Seperti keinginanku kemarin, aku berandai-andai jika engkau datang ke rumahku, kau betulan datang ke rumahku membawa segerombolan kawanmu! Oh, Tuhan. Kau harus tahu betapa terkejutnya aku mendapati hadirmu sepulangnya aku membeli makanan bersama adikku. Kawan-kawanmu, yang kebanyakan lelaki, sibuk membenahi dan melengkapi miniatur suatu bangunan. Papan, kardus, lem, dan cat bertaburan di ruangan makanku. Di sebelah, yakni di dapur, kalian menggelar sajadah untuk salat Asar. Aku salat di saf belakang tentu saja dan di situlah aku menyadari hadirmu. Kau mengenakan jaket hitam dan berdiri pas di depanku. Andaikata tak ada mereka, barangkali aku bisa merasakan salat satu saf di belakangmu. Hahaha. Mulanya, aku tak yakin dan bertanya-tanya siapakah serombongan anak-anak yang masuk rumahku tanpa permisi. Akan tetapi, setelah melihat sesosok pemuda berkemeja hitam, aku tenang dan yakin itu adalah engkau. Engkau dan kelompokmu. Bagaimana tidak, aku sudah sangat hapal postur tubuhmu. 

Kau melempar pandang kepadaku. Aku menangkapnya lantas tertunduk malu. Astaga, kau di rumahku! Aku masih tak bisa percaya. Aku duduk diam di dekat pintu kamarku sembari memperhatikan kalian bekerja. Sementara itu, kau berjalan menghampiriku, "Hei, Nad. Ini kamarmu?"
"Eh, oh... iya." Dengan sigap aku berdiri dan memasang benteng di depan pintuku. Haha konyol, aku tahu. Aku baru ingat engkau begitu penasaran dengan kamarku. Aduh, kamarku berantakan! Buku-buku di kasur, boneka Barbie--beberapa tanpa busana--milik adikku terhampar di meja belajar, beberapa baju pun tergeletak di lantai. Kau tak boleh melihatnya, aku malu. Aku tak ingin kau meledekku seperti ledekan ibuku sehari-hari, "Ini kamar perempuan atau kamar laki-laki?" Kau tersenyum melihatku yang membentangkan tangan di depan pintu. Kau lalu memegang pundakku dan juga pinggangku--mencoba menghalauku yang sedang mengadangmu. Aku tersetrum dan terkejut! Kau... ah. Kau suka sekali mengejutkanku. "Kenapa kau masuk? Berantakan, kan. Tak pantas dilihat," ucapku lemah, masih diliputi rasa kaget dan malu. "Hahaha, tidak apa-apa. Santai," ujarmu lalu kau kembali ke pintu.

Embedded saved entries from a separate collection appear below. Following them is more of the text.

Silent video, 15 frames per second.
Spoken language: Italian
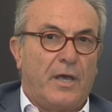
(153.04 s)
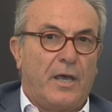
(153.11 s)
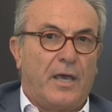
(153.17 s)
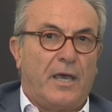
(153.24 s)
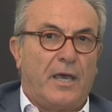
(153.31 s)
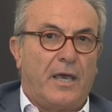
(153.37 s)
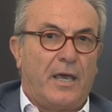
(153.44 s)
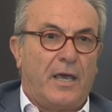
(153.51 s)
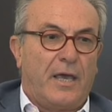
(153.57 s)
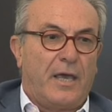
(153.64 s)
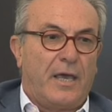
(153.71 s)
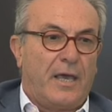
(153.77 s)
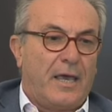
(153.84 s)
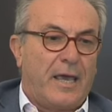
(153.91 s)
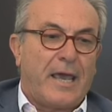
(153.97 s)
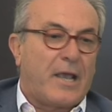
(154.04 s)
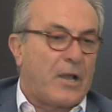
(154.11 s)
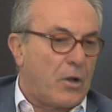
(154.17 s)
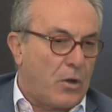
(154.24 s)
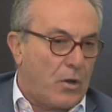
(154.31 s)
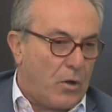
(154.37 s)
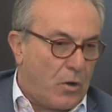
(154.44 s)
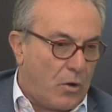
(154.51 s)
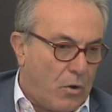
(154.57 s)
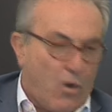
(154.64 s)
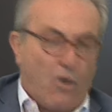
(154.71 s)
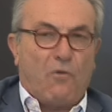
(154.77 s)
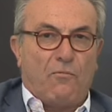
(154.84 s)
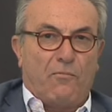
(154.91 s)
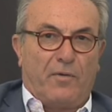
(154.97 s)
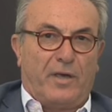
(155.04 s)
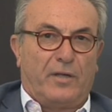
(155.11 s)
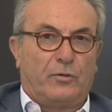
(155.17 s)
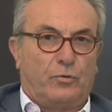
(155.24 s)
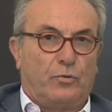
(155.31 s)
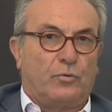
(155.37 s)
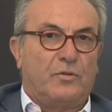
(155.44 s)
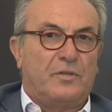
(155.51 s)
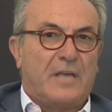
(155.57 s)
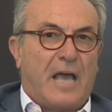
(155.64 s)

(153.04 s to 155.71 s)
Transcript: e, e come tu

"Omong-omong, kau tahu rumahku dari mana?"
"Tentu saja aku tahu." Kau memutar bola matamu dan memasang ekspresi sok tahu. Hahaha, aku gemas melihatmu.
"Ih, aku serius. Tahu dari mana? Kau, kan, hanya tahu rute setengah jalan."
"Ya, tadi aku sedang berada di dekat-dekat sini bersama teman-temanku. Lalu kepikiran, mengapa tak mampir saja? Mudah, kok, mencari rumahmu."
Ah, kau. Bisa saja membuatku tersipu.
"Terus, terus. Kau dapat izin masuk dari siapa? Orang tuaku sedang tak di rumah, Mbakku pun sedang pulang kampung. Kalian masuk begitu saja?"
"Haha, coba kau tanyakan pada teman perempuanku yang satu itu," kau menunjuk sesosok gadis berambut sebahu yang berada di pojok.

"Hai, kak."
"Halo, Nadia."
"Eh iya, aku mau tahu kakak dan kawan-kawan tahu rumahku dari mana. Aku kaget saja saat melihat kalian berbondong-bondong ke rumahku."
"Oooh, itu. Adikku yang paling kecil berteman baik dengan adikmu, Nad. Ia yang menunjukkan rumahmu pada kami. Nah, aku mendapatkan nomor ponsel adikmu dari adikku. Jadilah kami meminta izin pada adikmu untuk meminjam rumahmu hari ini. Katanya, ibumu sudah mengizinkan, kok."
Heh? Fira, kok, tidak bilang apa pun padaku? Kalian bersekongkol, ya...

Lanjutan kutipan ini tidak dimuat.